Brief
Write each entry out again verbatim, pictures excluded.

Provided data
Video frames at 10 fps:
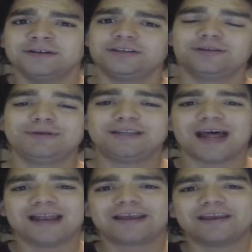to be
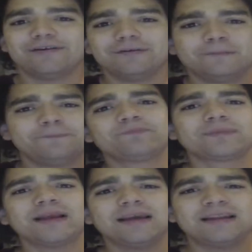telling you,
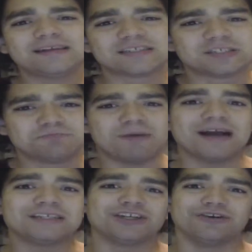it is
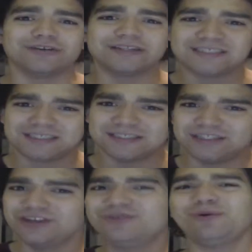special. It's
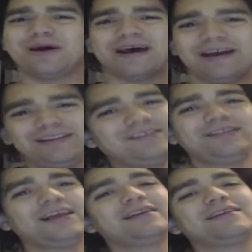new, and I
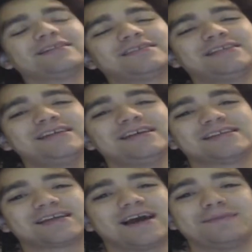did not see
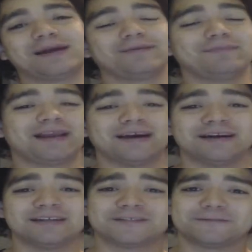this coming
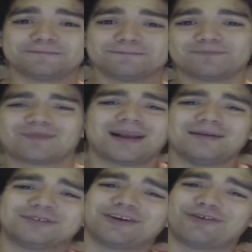because
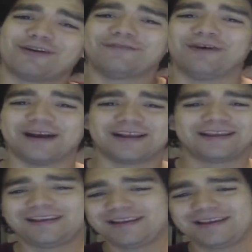I'm sorry if I
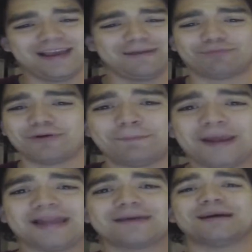keep
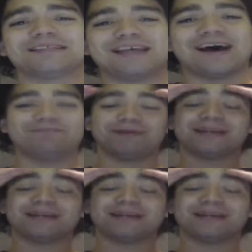repeating myself, but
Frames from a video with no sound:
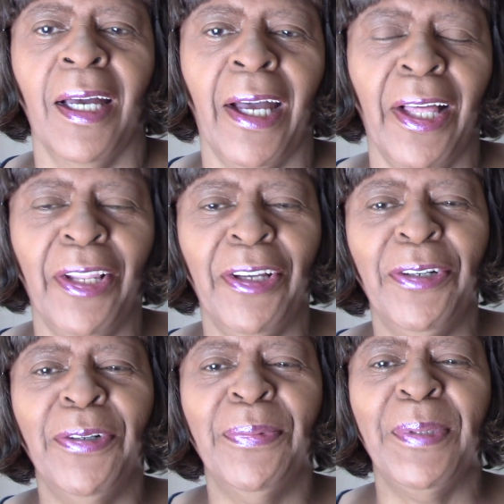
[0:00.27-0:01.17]

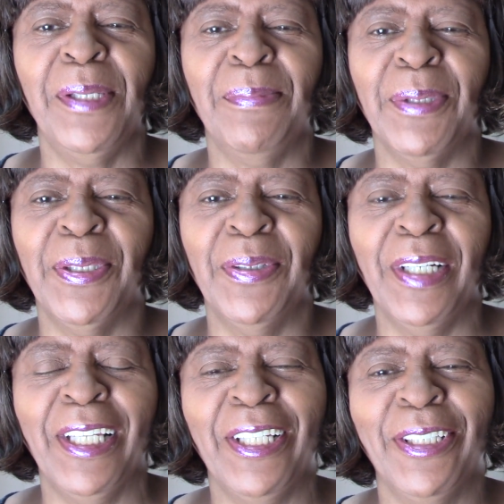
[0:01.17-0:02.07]
Hello people,
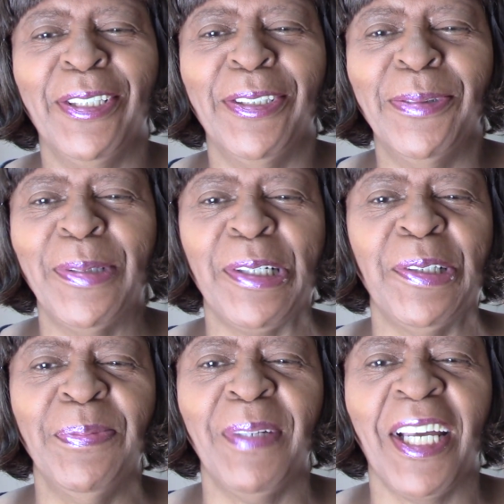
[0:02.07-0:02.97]
hello,
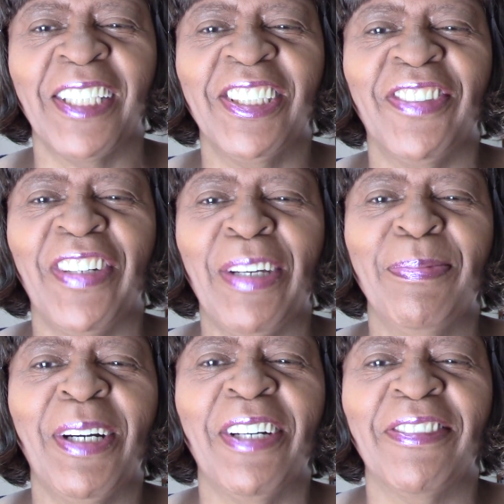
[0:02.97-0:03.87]
welcome back to
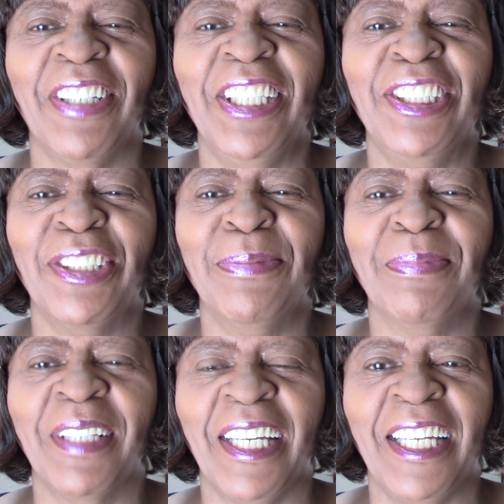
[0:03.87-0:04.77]
Grandma Ray Don't
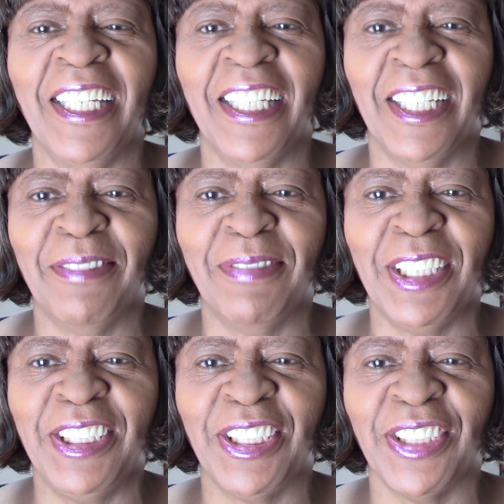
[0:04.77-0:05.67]
Play, and I'm
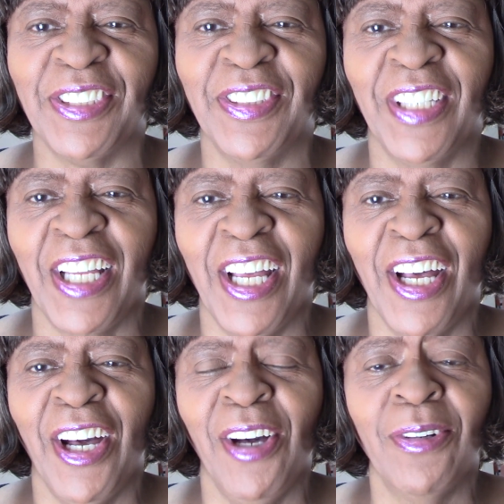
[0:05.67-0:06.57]
Rachel.
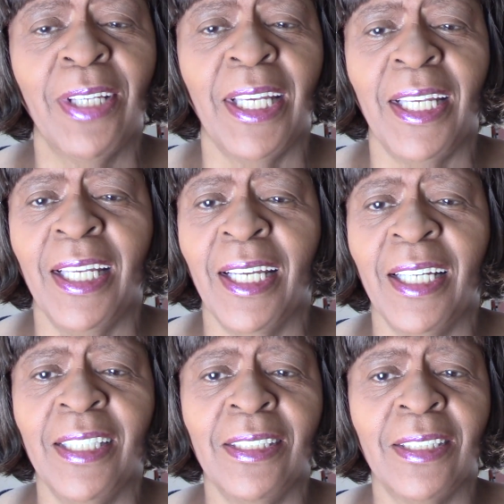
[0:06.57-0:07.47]
Okay
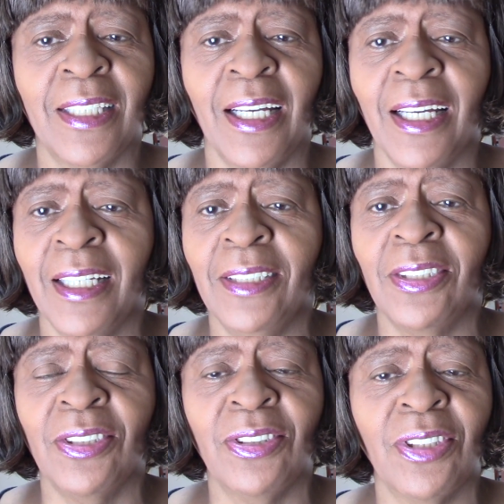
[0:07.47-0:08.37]

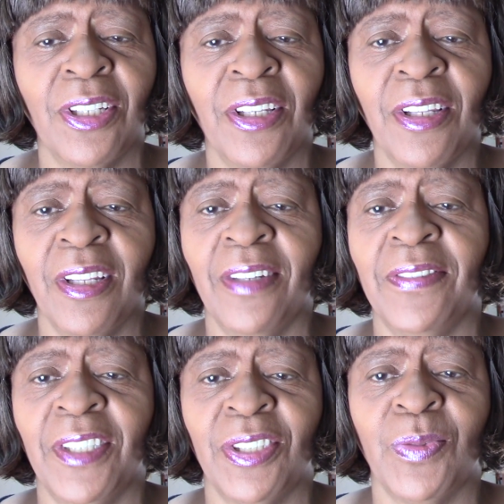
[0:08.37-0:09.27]
guys, you're gonna
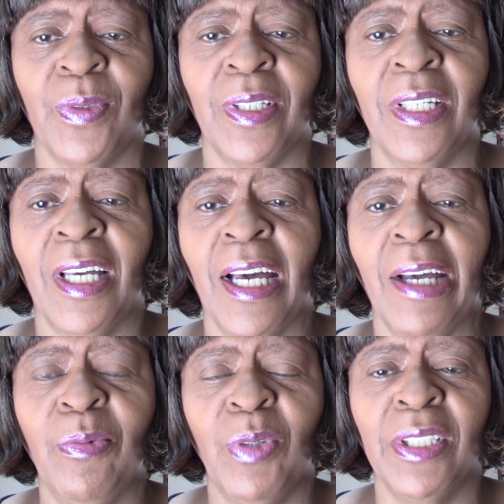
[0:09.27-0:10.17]
love this one.
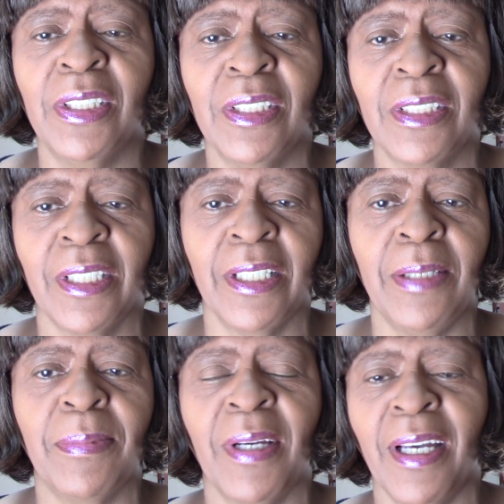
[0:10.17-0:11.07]
I went to
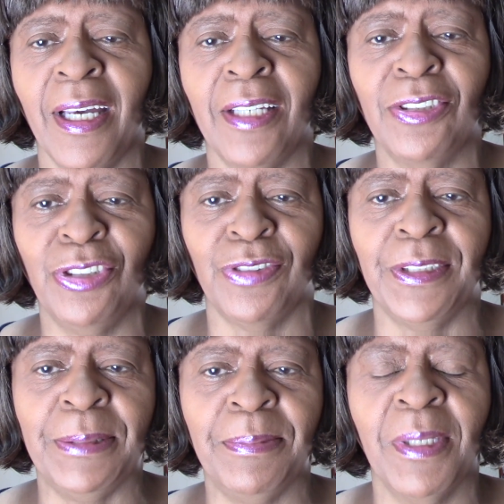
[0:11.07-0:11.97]
sleep, I had a
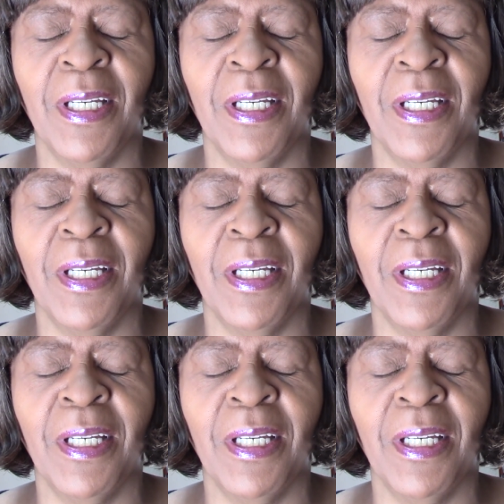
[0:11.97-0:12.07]
dream,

Expected answer
Video frames at 10 fps:
to be
telling you,
it is
special. It's
new, and I
did not see
this coming
because
I'm sorry if I
keep
repeating myself, but
Frames from a video with no sound:
[0:00.27-0:01.17]

[0:01.17-0:02.07]
Hello people,
[0:02.07-0:02.97]
hello,
[0:02.97-0:03.87]
welcome back to
[0:03.87-0:04.77]
Grandma Ray Don't
[0:04.77-0:05.67]
Play, and I'm
[0:05.67-0:06.57]
Rachel.
[0:06.57-0:07.47]
Okay
[0:07.47-0:08.37]

[0:08.37-0:09.27]
guys, you're gonna
[0:09.27-0:10.17]
love this one.
[0:10.17-0:11.07]
I went to
[0:11.07-0:11.97]
sleep, I had a
[0:11.97-0:12.07]
dream,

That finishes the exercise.